====== RECORDS PROVIDED
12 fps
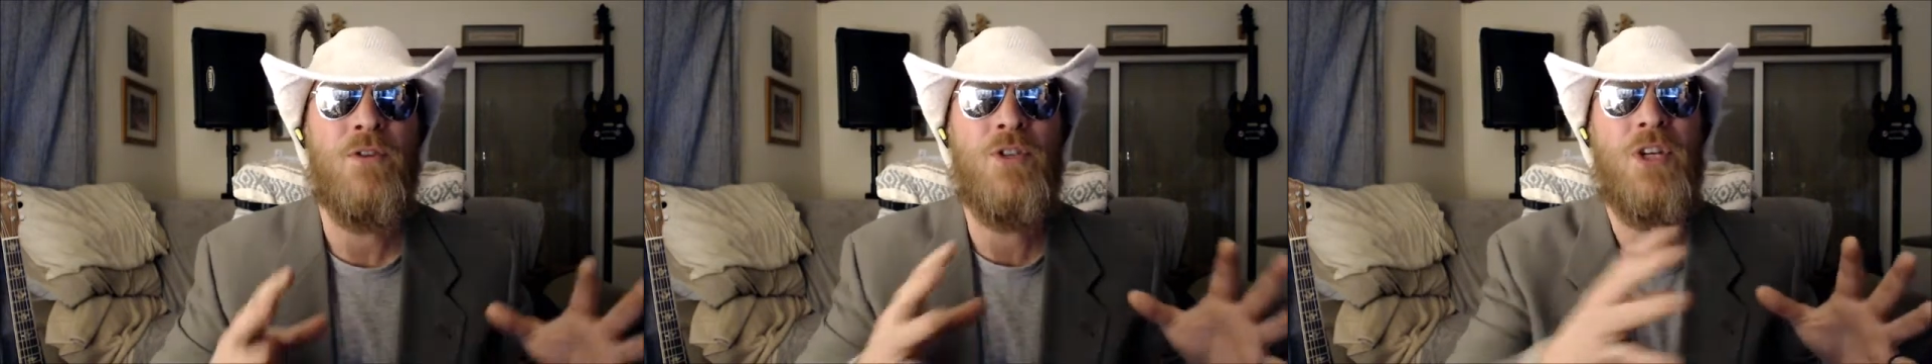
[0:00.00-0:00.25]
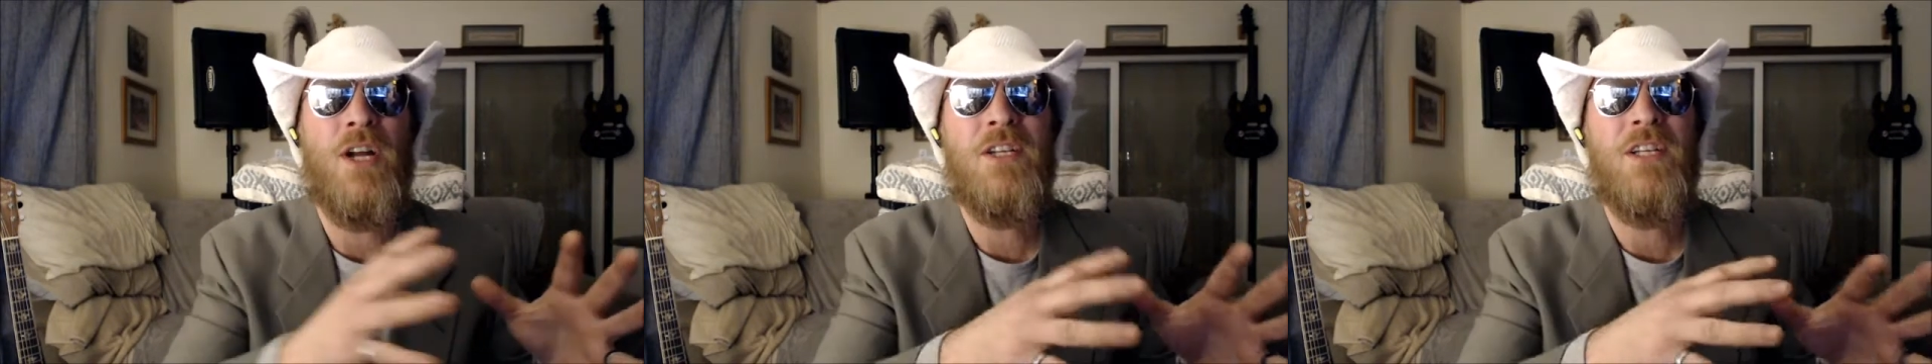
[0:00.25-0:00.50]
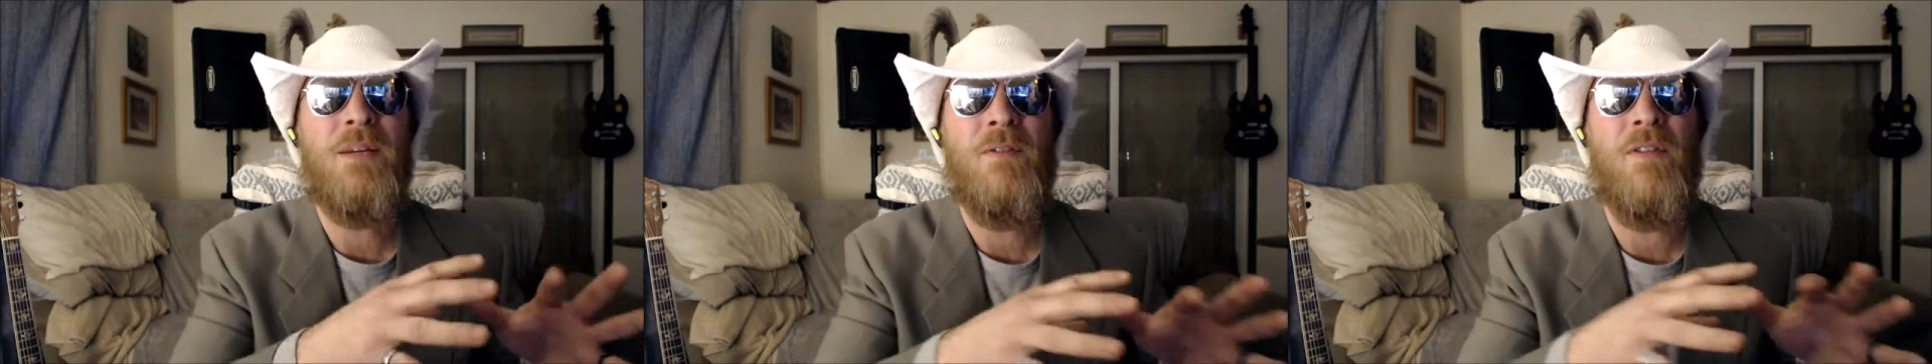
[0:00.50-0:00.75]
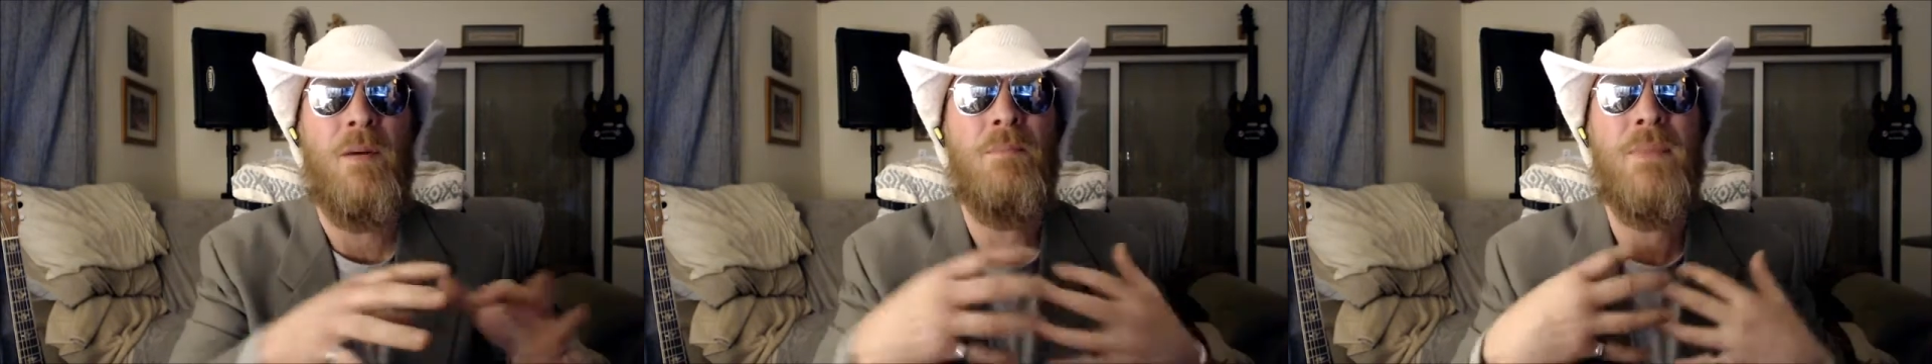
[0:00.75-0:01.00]

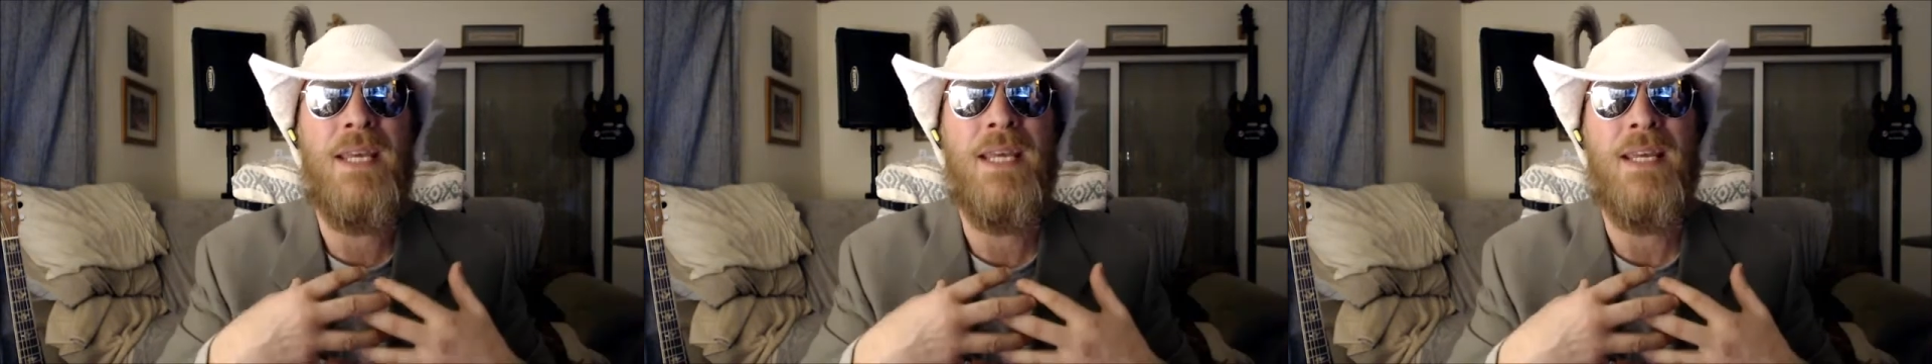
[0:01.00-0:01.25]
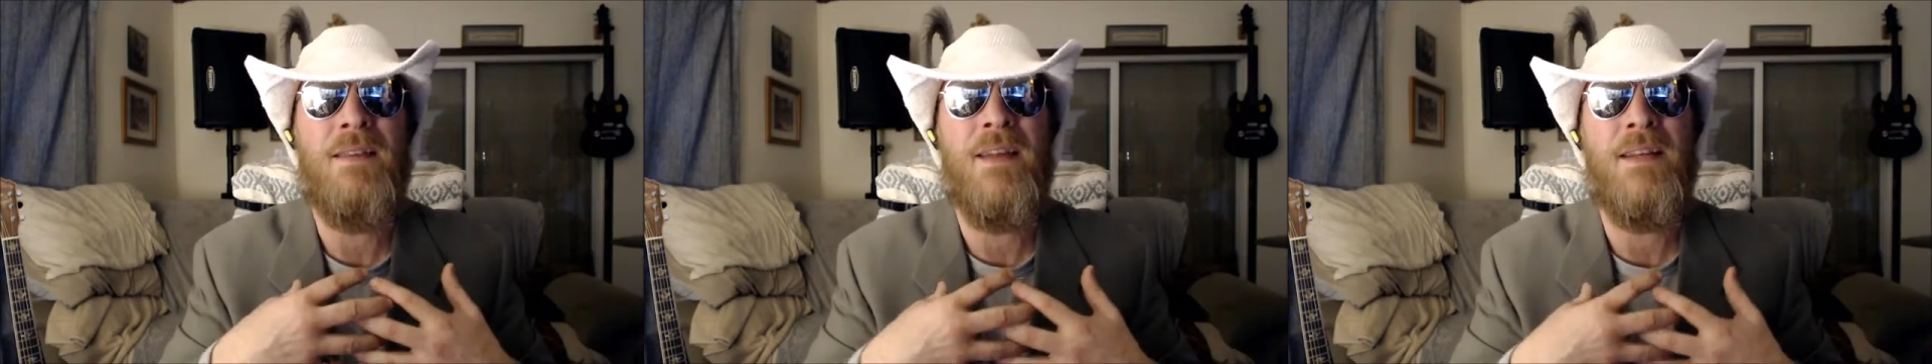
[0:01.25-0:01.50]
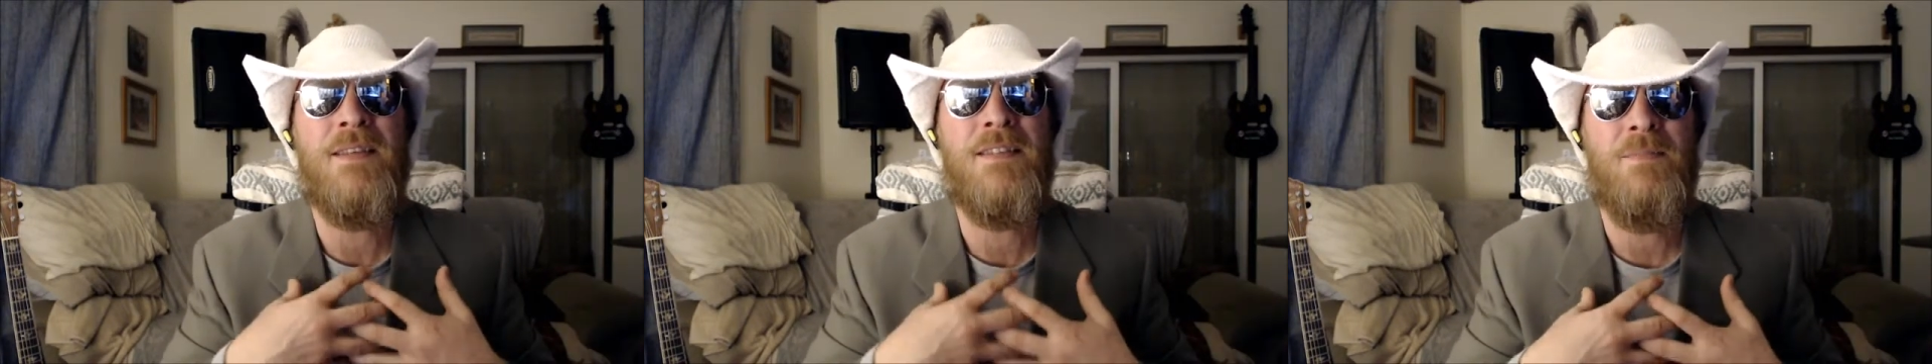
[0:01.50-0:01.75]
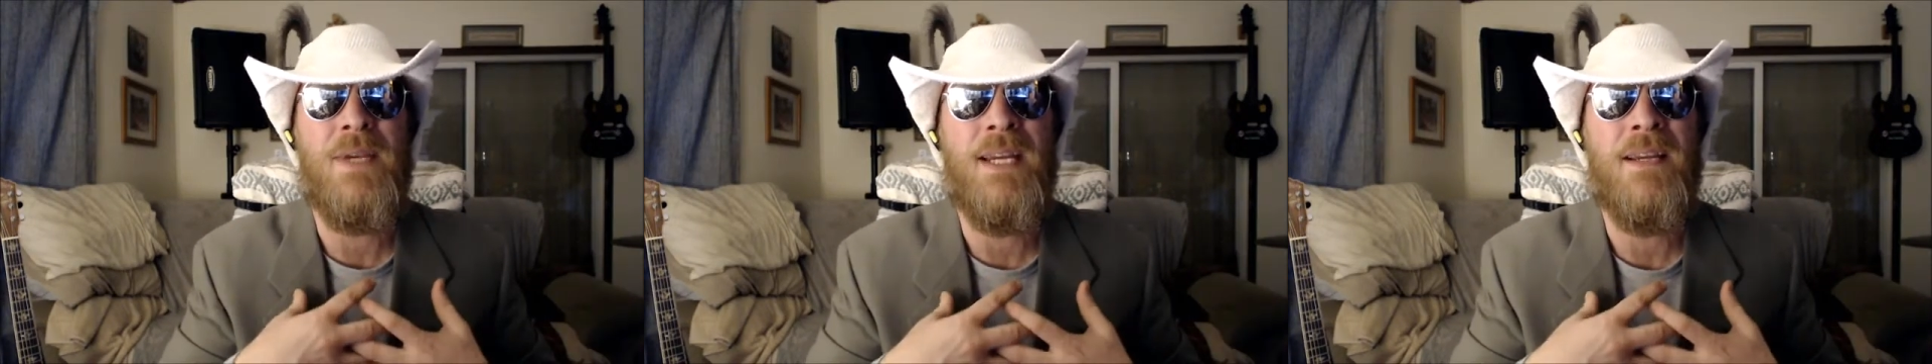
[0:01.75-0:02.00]
judging the me that
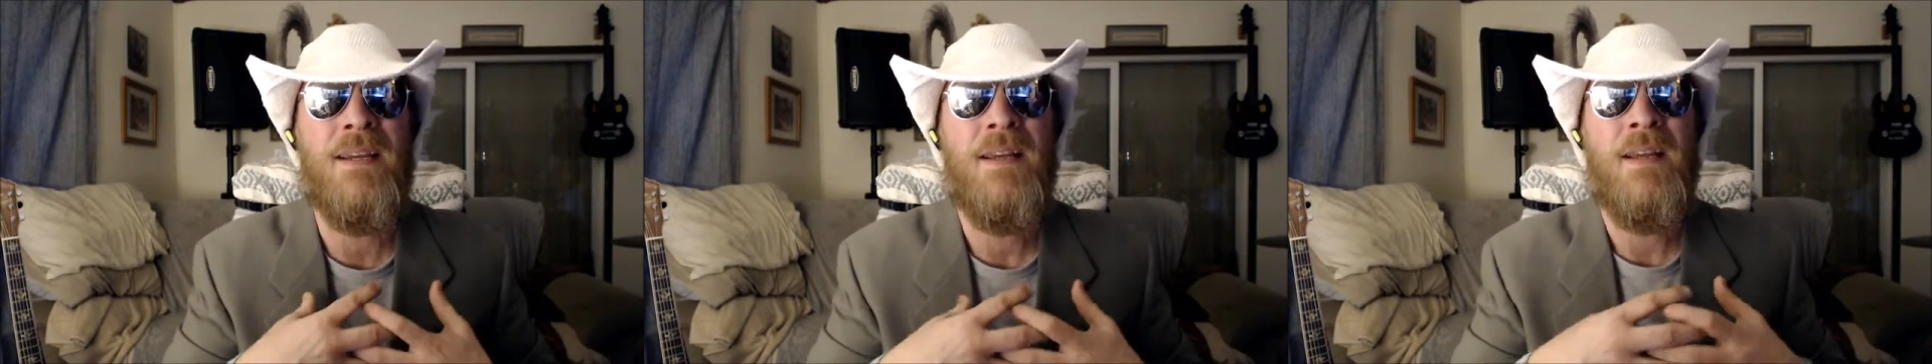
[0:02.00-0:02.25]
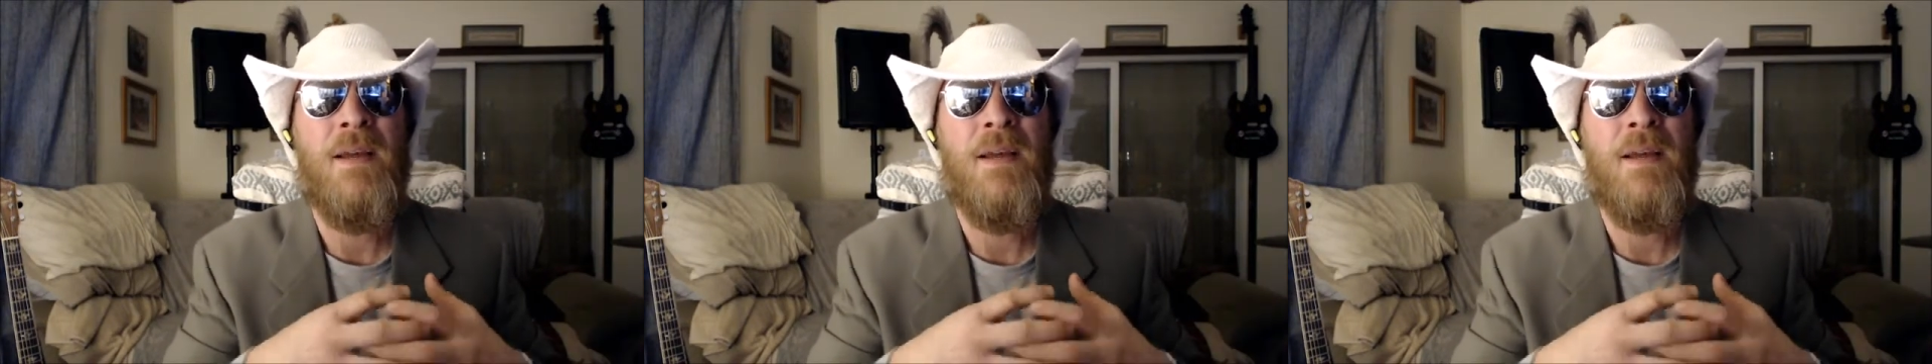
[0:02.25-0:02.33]
is me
============
DIRECTIONS |
Images in the records should not be copied. Repeat all the rest exactly.

RESPONSE BELOW |
12 fps
[0:00.00-0:00.25]
[0:00.25-0:00.50]
[0:00.50-0:00.75]
[0:00.75-0:01.00]

[0:01.00-0:01.25]
[0:01.25-0:01.50]
[0:01.50-0:01.75]
[0:01.75-0:02.00]
judging the me that
[0:02.00-0:02.25]
[0:02.25-0:02.33]
is me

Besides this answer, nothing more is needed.